Saturday, December 16, 2006

Gold Pigs

I got an annual newsletter from a family friend, she says:

The lunar New Year is a Year of the Pig. It is believed to be a year of gold pig (rather than wood, water, fire, earth pigs.) So many couples plan to have their babies born in this lucky year. It's estimated that 100 ,000 babies will be born in Beijing! (We didn't know this until we read reports in the newspapers. My daughter-in-law is thirty-three and it is high time for her to have a baby, gold pig or not. When the pig babies (as they are called fondly here in China) grow up they will be faced with tougher competitions in going to good schools, universities, job-hunting, etc. I doubt they will feel lucky then. But for the moment we don't have to worry about those things.

Wow, I feel anxious now too, maybe I should start on folic acid and flaxseed oil as well. But seriously, the theory is too simplistic, there is not way everyone born in lunar calendar 2007 will be lucky. There is got to be an empirical way to disprove this, maybe do a Seven Up documentary on the pig babies and see how they fare in life.

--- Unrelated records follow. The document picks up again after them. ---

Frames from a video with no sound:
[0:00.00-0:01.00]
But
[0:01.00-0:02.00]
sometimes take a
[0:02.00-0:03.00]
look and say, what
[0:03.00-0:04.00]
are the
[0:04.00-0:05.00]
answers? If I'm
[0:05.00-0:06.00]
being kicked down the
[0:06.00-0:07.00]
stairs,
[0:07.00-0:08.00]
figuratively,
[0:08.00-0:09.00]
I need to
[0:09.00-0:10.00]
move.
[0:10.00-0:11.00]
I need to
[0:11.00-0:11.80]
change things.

Thursday, November 09, 2006

No More Pills for Me?

I started on the Pill, Yasmin, to be exact, a couple days ago, and haven't felt normal since.

A wave of irritation assaulted me the morning after I took the first pill at midnight. I attributed it to everyday crankiness, then I started feeling dizzy. And not the kind of dizzyness I could ignore either, I almost had to stop working on the computer since it was hard to focus on anything.

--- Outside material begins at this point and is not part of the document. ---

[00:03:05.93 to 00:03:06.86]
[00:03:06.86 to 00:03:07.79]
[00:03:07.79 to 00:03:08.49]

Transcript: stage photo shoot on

Then my tastes changed, my usual favorites: meatballs, grilled chicken, sauted fish... began to taste foul. Fruits and vegetables became insanely delicious though. Was Yasmin invented by vegetarian pharmacists?

But as with most things in this world, there was an upside, I became really articulate, even a little agressive, just enough to correct my typical shyness. I was more outgoing too.

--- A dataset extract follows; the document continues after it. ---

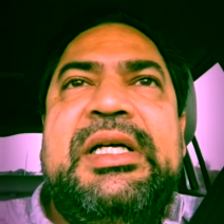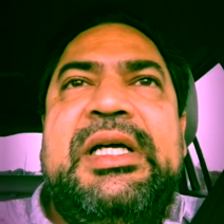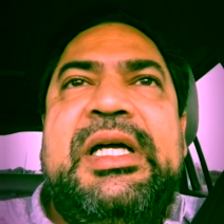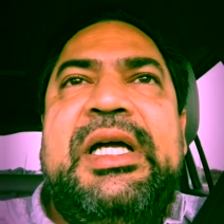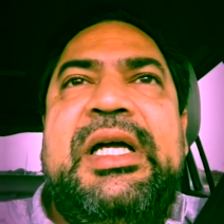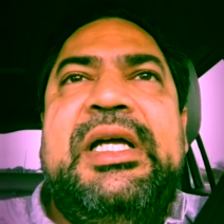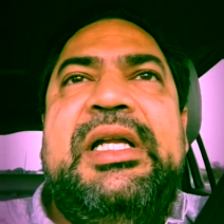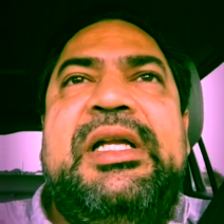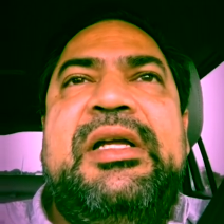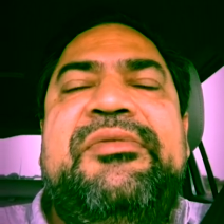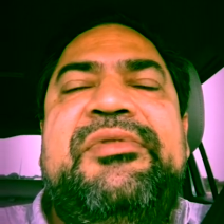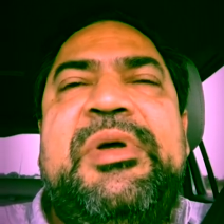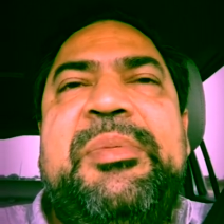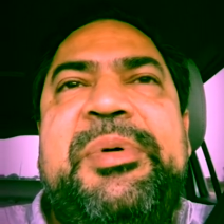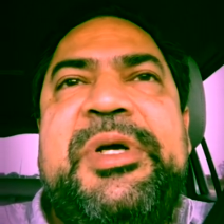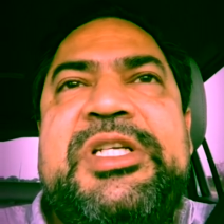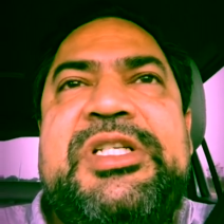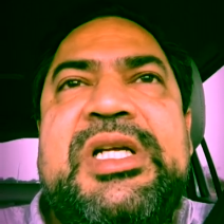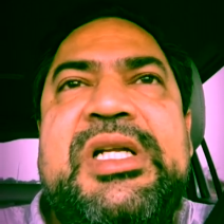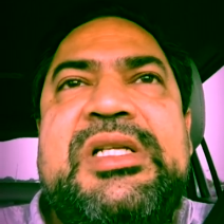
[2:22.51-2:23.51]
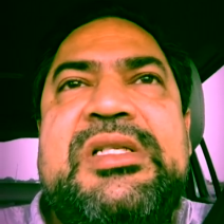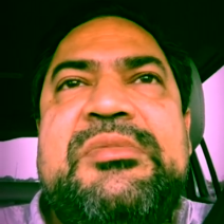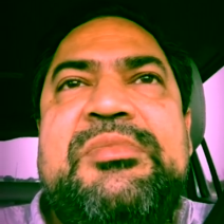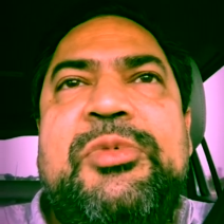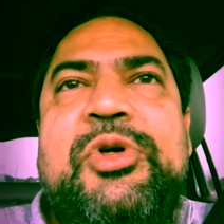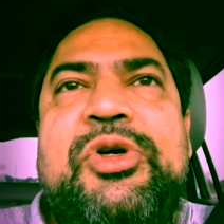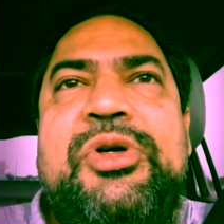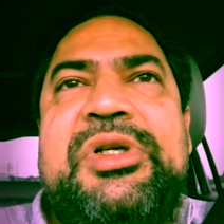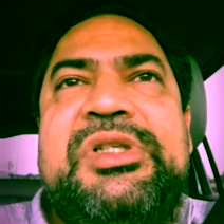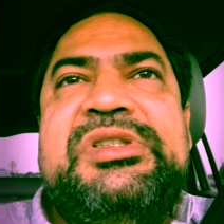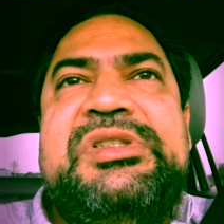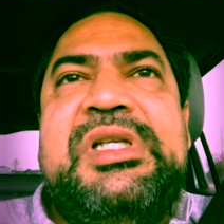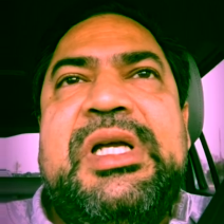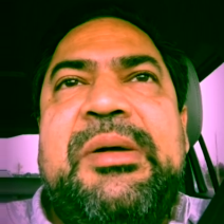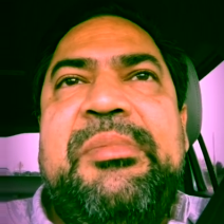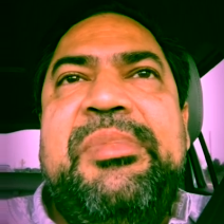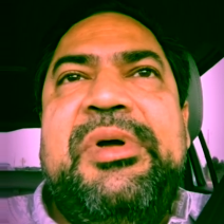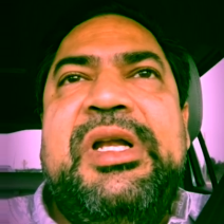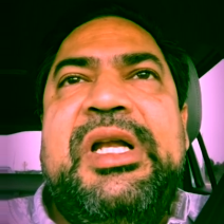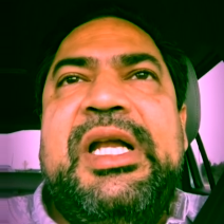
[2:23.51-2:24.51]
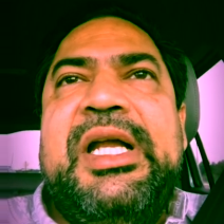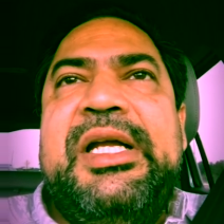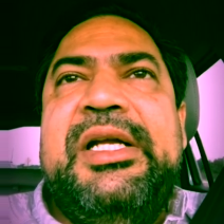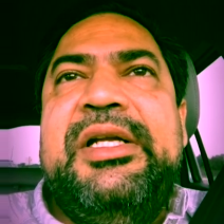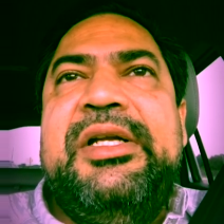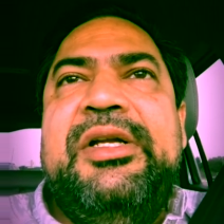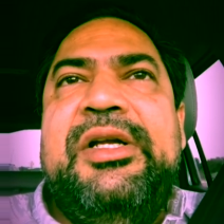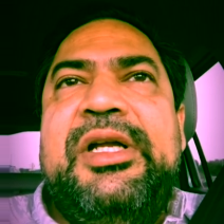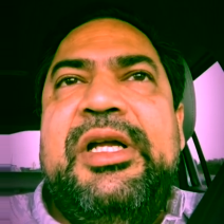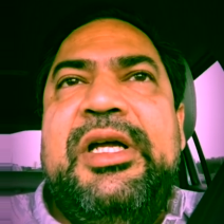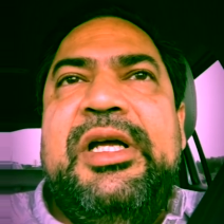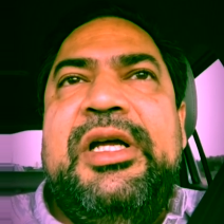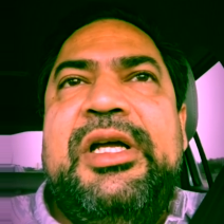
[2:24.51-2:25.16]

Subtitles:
And if the patient is more stable and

Are the side effects worth the benefits? I think not, having words roll out of my mouth beautifully is not worth being cranky and bitchy.

Had I started taking birth control pills really early on in life, would I be a totally different person by now? Would I be this type-A prima donna who doesn't take "no" for an answer and steamrolls everyone? Who knows.

The next time I feel like being a bitch, I know what I'll reach for. You say "off-the-label," I say on-demand aggression.

Saturday, October 28, 2006

Beggers and Liars

I was waiting for the bus one day when a woman sidled up to me and asked, "Do you speak English?" I answered yes without thinking and she immediately launched into a speech about her being a single mother and needing food for her kids. Somehow, I didn't believe her and stood there awkwardly while she continued persuading me. After sensing my lack of compassion, she moved on to her next target. I wondered if she ever got any money this way.

Walking down a deserted street a couple months later, I saw the same woman coming toward me. It was too late to turn around so I just continued forward even though I was dreading the encounter. Sure enough, she asked the same thing, I shook my head no and walked on.

So ashamed. I guess I've become a true New Yorker now and no sad stories could move me. AND I pretended I didn't speak English, I've sunken pretty low.

Sunday, September 24, 2006

Eye Lids and Aging


I've been secretly happy that I was born with the coveted double eyelids, thereby bigger-looking eyes. When other people buy these scary adhesive kits purporting to induce "Bigger eyes instantly! Without surgery!" from Asian pharmacies to create the effect on their own, I'd feel a sense of superiority from not needing to resort to such a measure.

Until now.

In recent photos, I noticed my eyes are looking droopier than before. Could the double eyelids be causing this? All of a sudden, I'm obsessed with using Google Images to look up late 20s Chinese celebrities, trying to justify my theory. The results are not encouraging. The extra skin from the eyelids age just as fast as the rest of the face, and when they age, they droop over the eyes. Horrors.

What's next, plastic surgery?

After I calmed down, I assessed the situation from all angles, the only solution is, I have to get hitched before I age anymore.